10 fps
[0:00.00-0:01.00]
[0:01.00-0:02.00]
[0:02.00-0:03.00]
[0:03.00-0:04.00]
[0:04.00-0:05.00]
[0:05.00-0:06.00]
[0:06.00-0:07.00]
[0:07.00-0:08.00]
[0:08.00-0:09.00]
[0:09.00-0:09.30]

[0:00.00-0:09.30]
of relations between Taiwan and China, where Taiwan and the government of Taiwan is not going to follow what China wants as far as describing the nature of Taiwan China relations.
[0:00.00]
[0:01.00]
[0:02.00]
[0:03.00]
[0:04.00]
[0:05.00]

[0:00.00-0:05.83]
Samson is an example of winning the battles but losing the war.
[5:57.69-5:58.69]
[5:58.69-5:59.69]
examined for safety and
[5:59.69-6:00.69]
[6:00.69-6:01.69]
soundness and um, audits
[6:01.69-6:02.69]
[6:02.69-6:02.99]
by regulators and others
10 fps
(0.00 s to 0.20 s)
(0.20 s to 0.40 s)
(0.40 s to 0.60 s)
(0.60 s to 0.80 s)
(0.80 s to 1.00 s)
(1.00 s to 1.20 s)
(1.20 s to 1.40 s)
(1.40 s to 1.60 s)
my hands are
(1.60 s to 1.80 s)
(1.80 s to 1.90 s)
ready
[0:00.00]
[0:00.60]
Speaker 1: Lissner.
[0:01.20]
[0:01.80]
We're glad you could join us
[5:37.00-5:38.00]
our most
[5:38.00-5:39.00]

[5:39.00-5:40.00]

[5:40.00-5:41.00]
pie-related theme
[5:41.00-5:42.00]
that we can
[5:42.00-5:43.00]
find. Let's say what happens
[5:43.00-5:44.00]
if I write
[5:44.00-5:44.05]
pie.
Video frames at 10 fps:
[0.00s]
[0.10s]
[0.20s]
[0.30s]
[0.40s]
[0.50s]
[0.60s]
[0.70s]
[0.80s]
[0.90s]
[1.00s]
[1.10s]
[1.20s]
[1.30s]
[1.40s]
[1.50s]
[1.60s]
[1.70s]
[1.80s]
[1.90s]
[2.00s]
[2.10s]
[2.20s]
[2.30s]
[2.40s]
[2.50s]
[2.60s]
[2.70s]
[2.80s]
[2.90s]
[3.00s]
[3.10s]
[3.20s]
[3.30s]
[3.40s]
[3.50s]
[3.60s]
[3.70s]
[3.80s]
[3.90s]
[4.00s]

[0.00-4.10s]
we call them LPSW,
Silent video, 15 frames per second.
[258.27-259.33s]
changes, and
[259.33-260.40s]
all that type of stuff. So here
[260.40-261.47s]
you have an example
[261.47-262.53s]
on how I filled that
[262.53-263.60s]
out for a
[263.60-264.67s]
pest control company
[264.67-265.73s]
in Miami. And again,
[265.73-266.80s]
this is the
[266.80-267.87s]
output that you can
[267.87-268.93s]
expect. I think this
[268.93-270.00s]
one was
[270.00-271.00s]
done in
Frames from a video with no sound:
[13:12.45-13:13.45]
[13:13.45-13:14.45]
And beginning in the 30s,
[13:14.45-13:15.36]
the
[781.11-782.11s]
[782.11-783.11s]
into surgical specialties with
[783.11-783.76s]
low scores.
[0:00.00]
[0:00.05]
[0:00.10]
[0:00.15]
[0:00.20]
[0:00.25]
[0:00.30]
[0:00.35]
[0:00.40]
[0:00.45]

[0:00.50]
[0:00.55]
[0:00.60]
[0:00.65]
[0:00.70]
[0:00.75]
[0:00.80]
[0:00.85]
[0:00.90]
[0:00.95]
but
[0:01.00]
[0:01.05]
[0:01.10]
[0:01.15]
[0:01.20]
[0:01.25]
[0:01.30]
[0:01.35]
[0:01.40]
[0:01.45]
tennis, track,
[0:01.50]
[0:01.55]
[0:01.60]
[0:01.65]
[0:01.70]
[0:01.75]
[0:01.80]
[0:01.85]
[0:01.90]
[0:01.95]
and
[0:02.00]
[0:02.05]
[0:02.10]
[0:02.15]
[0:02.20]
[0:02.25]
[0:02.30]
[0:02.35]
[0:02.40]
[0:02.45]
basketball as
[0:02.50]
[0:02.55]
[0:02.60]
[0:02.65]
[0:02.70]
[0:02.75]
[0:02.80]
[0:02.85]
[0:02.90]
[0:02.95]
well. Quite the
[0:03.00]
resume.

Problem details => Nothing but the lines from the first line of the data through the line with "Silent video, 15 frames per second." should be returned, exactly as they appear, both ends included.

Reply =>
10 fps
[0:00.00-0:01.00]
[0:01.00-0:02.00]
[0:02.00-0:03.00]
[0:03.00-0:04.00]
[0:04.00-0:05.00]
[0:05.00-0:06.00]
[0:06.00-0:07.00]
[0:07.00-0:08.00]
[0:08.00-0:09.00]
[0:09.00-0:09.30]

[0:00.00-0:09.30]
of relations between Taiwan and China, where Taiwan and the government of Taiwan is not going to follow what China wants as far as describing the nature of Taiwan China relations.
[0:00.00]
[0:01.00]
[0:02.00]
[0:03.00]
[0:04.00]
[0:05.00]

[0:00.00-0:05.83]
Samson is an example of winning the battles but losing the war.
[5:57.69-5:58.69]
[5:58.69-5:59.69]
examined for safety and
[5:59.69-6:00.69]
[6:00.69-6:01.69]
soundness and um, audits
[6:01.69-6:02.69]
[6:02.69-6:02.99]
by regulators and others
10 fps
(0.00 s to 0.20 s)
(0.20 s to 0.40 s)
(0.40 s to 0.60 s)
(0.60 s to 0.80 s)
(0.80 s to 1.00 s)
(1.00 s to 1.20 s)
(1.20 s to 1.40 s)
(1.40 s to 1.60 s)
my hands are
(1.60 s to 1.80 s)
(1.80 s to 1.90 s)
ready
[0:00.00]
[0:00.60]
Speaker 1: Lissner.
[0:01.20]
[0:01.80]
We're glad you could join us
[5:37.00-5:38.00]
our most
[5:38.00-5:39.00]

[5:39.00-5:40.00]

[5:40.00-5:41.00]
pie-related theme
[5:41.00-5:42.00]
that we can
[5:42.00-5:43.00]
find. Let's say what happens
[5:43.00-5:44.00]
if I write
[5:44.00-5:44.05]
pie.
Video frames at 10 fps:
[0.00s]
[0.10s]
[0.20s]
[0.30s]
[0.40s]
[0.50s]
[0.60s]
[0.70s]
[0.80s]
[0.90s]
[1.00s]
[1.10s]
[1.20s]
[1.30s]
[1.40s]
[1.50s]
[1.60s]
[1.70s]
[1.80s]
[1.90s]
[2.00s]
[2.10s]
[2.20s]
[2.30s]
[2.40s]
[2.50s]
[2.60s]
[2.70s]
[2.80s]
[2.90s]
[3.00s]
[3.10s]
[3.20s]
[3.30s]
[3.40s]
[3.50s]
[3.60s]
[3.70s]
[3.80s]
[3.90s]
[4.00s]

[0.00-4.10s]
we call them LPSW,
Silent video, 15 frames per second.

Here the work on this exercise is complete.